* Entries supplied *
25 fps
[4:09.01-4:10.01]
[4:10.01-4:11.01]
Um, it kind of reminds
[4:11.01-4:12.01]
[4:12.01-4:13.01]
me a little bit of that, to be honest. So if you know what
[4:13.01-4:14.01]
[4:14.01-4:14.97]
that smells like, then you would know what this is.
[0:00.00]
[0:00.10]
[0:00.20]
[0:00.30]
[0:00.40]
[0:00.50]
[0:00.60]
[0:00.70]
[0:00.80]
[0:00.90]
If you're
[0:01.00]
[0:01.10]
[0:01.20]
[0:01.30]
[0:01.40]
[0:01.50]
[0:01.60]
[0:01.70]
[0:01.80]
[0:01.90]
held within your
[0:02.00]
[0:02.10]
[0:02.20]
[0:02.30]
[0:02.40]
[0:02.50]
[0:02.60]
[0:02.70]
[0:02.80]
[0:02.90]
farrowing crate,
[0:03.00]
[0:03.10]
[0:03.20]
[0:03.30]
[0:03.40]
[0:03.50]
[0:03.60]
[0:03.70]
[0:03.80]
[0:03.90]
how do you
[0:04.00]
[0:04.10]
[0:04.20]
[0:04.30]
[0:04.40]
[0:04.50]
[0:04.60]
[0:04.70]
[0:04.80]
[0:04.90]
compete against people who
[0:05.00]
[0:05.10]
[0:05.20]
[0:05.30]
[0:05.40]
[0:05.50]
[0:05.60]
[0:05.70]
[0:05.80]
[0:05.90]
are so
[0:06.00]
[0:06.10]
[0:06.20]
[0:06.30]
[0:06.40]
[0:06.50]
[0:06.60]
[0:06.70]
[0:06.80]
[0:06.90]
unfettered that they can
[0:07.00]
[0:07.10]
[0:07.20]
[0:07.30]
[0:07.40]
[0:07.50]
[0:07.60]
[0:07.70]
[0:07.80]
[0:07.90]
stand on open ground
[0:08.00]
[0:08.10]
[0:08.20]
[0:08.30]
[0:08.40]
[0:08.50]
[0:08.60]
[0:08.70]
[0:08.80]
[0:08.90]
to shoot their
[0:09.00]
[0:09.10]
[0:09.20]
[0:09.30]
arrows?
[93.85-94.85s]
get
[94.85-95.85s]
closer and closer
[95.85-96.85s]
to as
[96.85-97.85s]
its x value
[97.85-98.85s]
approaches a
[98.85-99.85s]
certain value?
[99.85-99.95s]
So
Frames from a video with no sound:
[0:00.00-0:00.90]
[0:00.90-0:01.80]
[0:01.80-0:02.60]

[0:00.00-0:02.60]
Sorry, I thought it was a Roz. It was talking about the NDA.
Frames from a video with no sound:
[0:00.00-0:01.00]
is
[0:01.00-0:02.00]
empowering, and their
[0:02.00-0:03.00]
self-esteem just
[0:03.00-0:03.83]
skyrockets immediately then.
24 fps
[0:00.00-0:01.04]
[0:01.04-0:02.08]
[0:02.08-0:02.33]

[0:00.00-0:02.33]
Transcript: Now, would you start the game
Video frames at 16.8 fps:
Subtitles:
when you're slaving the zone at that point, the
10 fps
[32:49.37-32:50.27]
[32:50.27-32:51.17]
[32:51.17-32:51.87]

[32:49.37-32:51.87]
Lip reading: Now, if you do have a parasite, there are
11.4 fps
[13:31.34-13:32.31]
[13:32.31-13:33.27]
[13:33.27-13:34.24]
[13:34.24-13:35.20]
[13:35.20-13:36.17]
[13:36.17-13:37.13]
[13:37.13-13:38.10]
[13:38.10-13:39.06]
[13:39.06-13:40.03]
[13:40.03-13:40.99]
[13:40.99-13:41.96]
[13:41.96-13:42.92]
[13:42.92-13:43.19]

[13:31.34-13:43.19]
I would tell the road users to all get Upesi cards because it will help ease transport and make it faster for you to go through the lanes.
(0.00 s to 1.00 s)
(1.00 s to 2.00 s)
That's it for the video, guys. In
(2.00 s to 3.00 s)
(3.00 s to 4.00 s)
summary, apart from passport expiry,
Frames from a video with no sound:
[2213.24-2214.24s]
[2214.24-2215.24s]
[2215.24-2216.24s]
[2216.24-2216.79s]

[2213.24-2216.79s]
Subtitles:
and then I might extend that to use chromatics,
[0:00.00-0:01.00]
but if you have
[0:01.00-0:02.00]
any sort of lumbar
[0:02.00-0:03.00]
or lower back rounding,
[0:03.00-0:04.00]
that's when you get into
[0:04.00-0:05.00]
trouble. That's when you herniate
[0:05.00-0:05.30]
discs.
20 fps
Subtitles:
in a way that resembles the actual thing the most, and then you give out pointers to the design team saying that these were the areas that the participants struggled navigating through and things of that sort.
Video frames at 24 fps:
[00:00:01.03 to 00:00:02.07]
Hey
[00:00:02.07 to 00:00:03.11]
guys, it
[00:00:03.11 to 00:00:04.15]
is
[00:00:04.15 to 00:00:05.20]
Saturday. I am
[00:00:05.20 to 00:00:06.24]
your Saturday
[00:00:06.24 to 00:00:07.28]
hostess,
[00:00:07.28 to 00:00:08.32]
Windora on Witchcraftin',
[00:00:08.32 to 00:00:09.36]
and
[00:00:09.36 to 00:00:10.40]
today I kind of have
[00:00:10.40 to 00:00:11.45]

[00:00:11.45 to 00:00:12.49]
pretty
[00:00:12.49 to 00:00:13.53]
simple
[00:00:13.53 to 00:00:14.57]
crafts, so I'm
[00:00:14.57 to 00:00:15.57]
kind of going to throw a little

* What needs to be done *
Exact duplication is required for the lines above, from the line that contains "[32:49.37-32:50.27]" to the line that contains "(0.00 s to 1.00 s)", inclusive; omit all others.

* Result of the task *
[32:49.37-32:50.27]
[32:50.27-32:51.17]
[32:51.17-32:51.87]

[32:49.37-32:51.87]
Lip reading: Now, if you do have a parasite, there are
11.4 fps
[13:31.34-13:32.31]
[13:32.31-13:33.27]
[13:33.27-13:34.24]
[13:34.24-13:35.20]
[13:35.20-13:36.17]
[13:36.17-13:37.13]
[13:37.13-13:38.10]
[13:38.10-13:39.06]
[13:39.06-13:40.03]
[13:40.03-13:40.99]
[13:40.99-13:41.96]
[13:41.96-13:42.92]
[13:42.92-13:43.19]

[13:31.34-13:43.19]
I would tell the road users to all get Upesi cards because it will help ease transport and make it faster for you to go through the lanes.
(0.00 s to 1.00 s)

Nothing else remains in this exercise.